Israeli musical artist

Danny Sanderson (דני סנדרסון; born November 30, 1950) is an Israeli musician, singer-songwriter and guitarist. In 2005, Sanderson received a lifetime achievement award for his contribution to Israeli music.

==Biography==
Sanderson was born in Kibbutz Kfar Blum, Israel. His parents were American Jewish immigrants. During his childhood, the family eventually moved to Haifa. His father worked as the director of El Al's North America department located in New York City, where the family relocated to in 1960.

While in New York, Sanderson attended the High School of Music and Art, in Manhattan. In 1965, at the age of 15, he started his first band. During that time, he wrote his first song. In 1968, Sanderson returned to Israel and was drafted into the Israel Defense Forces, serving in a military band.

==Music career==
In 1971, after his release from the Israel Defense Forces, Sanderson played with the Schnitzelim Band. He recorded "The Left-handed Octopus" with Egyptian-born musician Zouzou Moussa and the orchestra of Israel Radio Arabic.

After a short period in London, Sanderson returned to Israel and founded a new band, Kaveret, with Alon Oleartchik, Ephraim Shamir, Gidi Gov, Meir Fenigstein and, later on, Yoni Rechter and Yitzhak Klepter. The band broke up in 1976, and is widely regarded as one of the pioneering bands of Israeli rock. Sanderson was its main songwriter.

Sanderson took a break from music to write a nonsense book (Nekhira Pumbit, נחירה פומבית, A Public Snore), and musically produced a stand-up/music show for Yehonatan Geffen. He went on to create another band called Gazoz, which produced two albums, and Doda (דודה, Aunt), which had a heavier rock sound.

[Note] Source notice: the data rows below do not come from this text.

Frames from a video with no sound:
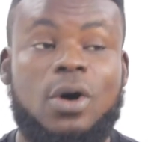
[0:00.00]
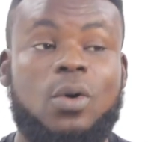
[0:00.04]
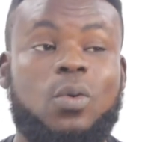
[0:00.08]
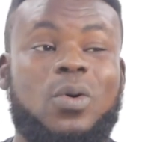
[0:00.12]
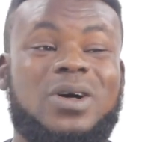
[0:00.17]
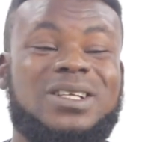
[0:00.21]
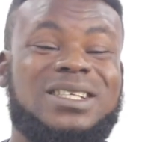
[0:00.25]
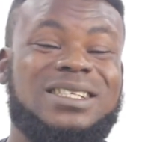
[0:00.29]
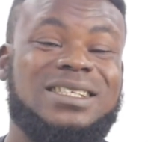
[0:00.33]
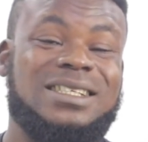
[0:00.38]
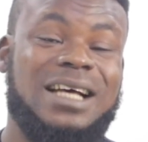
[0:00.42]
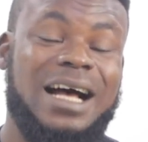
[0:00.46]

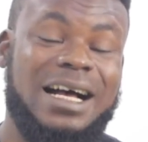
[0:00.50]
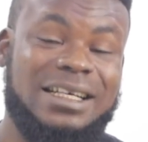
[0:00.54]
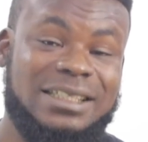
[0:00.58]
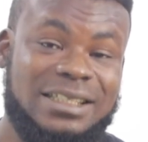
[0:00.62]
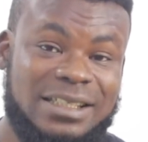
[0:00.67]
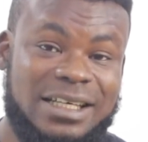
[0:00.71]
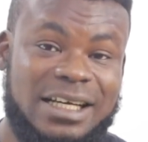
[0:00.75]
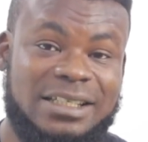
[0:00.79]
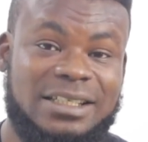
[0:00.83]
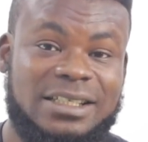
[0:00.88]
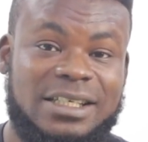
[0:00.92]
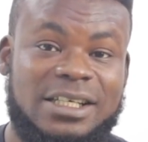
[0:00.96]
What is
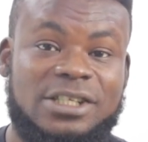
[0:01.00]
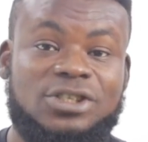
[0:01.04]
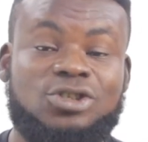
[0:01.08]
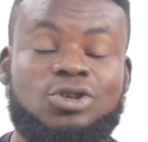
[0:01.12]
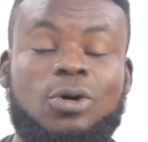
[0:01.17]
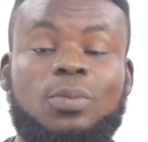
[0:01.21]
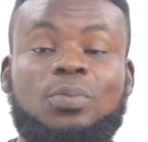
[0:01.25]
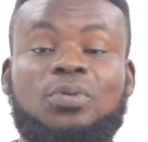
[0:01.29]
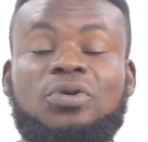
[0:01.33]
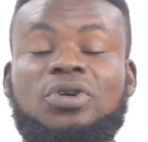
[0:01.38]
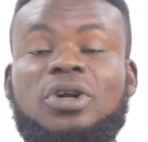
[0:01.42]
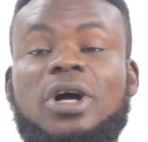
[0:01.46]
assessed is
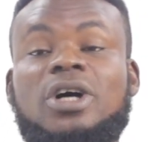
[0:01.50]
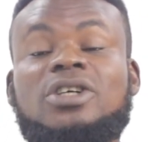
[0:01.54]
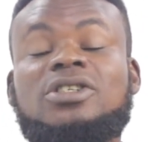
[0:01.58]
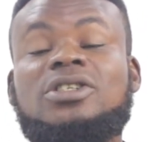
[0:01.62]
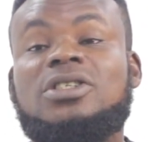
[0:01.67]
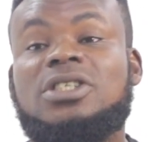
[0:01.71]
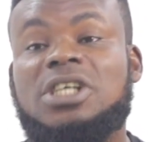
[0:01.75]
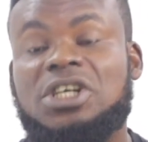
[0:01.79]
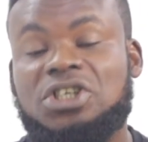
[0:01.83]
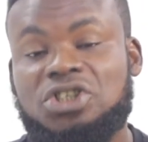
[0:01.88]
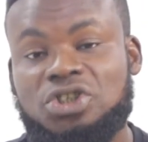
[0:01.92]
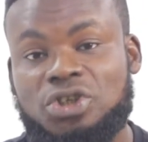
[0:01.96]
your
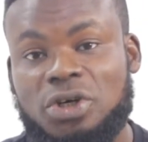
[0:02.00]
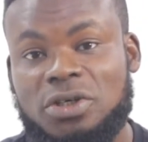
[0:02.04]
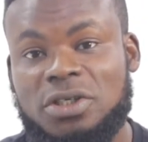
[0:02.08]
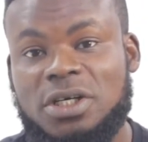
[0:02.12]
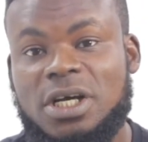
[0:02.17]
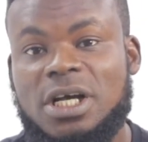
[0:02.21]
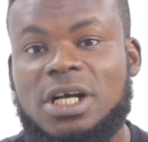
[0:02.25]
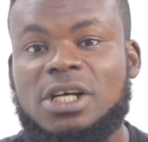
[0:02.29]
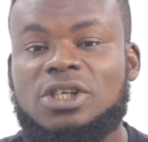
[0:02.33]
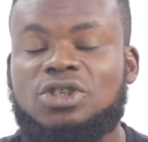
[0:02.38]
pronunciation.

Sanderson rebounded with his first solo album and solo show, and went on to create two other albums and solo shows in 1984 and 1987. His next album, Kofetz Leshni'ya (קופץ לשנייה, Just popped in for a second), released in 1991, was a more mature and musically sophisticated achievement, but less commercially successful than his previous solo albums. The Israeli audience, enamored with Sanderson's blend of humor, jokes and lighthearted music, was willing to accept Sanderson's brilliant music only when masqueraded as 'simple pop', but was much less enthusiastic about more earnest musical attempts.

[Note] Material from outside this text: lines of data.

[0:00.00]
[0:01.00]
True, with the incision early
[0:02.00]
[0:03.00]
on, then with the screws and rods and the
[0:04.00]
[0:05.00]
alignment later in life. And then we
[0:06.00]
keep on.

Sanderson produced two more albums in the 1990s, followed by an album of his songs sung by others (2001) and a melancholy album (2006) called Congo Blue (קונגו בלו), which coincided with the death of his wife, Neomi. Sanderson also released several compilation albums and participated in two albums commemorating reunion shows of Kaveret.

In 2007, famed Israeli punk rock singer and bassist Yotam Ben-Horin (of Useless ID) started touring with Sanderson as a touring bassist. He has since also become a session bassist for Sanderson and an official member of his solo band. In 2009, Ben-Horin sang on one of the new tracks on Sanderson's upcoming album Lo Yafrid Davar (לא יפריד דבר, "Nothing Will Separate [Us]"). In 2017 Sanderson released his new album Mikan Haderech (מכאן הדרך, From here the road).

==Discography==
===Studio albums===
- Begodel Tiv'i (בגודל טבעי, In natural size) (1982)
- Haf Mi'pesha (חף מפשע, Not Guilty) (1984)
- Hacham al Ktanim (חכם על קטנים, Smart ass) (1987)
- Kofetz Leshni'ya (קופץ לשנייה, Just popped for a second) (1991)
- Met Livkot 2 (מת לבכות 2, Cry Hard 2) (1994)
- Ha'lo Noda (הלא נודע, The Unknown) (1997)
- Congo Blue (קונגו בלו, Congo Blue) (2005)
- Lo Yafrid Davar (לא יפריד דבר, Nothing Will Separate) (2009)
- Mikan Haderech (מכאן הדרך , From here the road) (2017)
- Gluim VeNistarim (גלויים ונסתרים, Revelations and Secrets) (2022)

===Live albums===
- Black&White (2004)

===Compilation albums===
- Ha'tovim le Tayis - Nivheret Shirim (הטובים לטייס – נבחרת שירים, The Best for flying) (1992)
- Ha'meitav (המיטב, The Best) (2006)

== Personal life ==
In April 1978, Sanderson married Naomi, who died in 2005. His children are director Adam and actress Dina, and he is the grandfather of three grandchildren. Since 2008 he has been the partner of actress Anat Atzmon. He lives in Tel Aviv.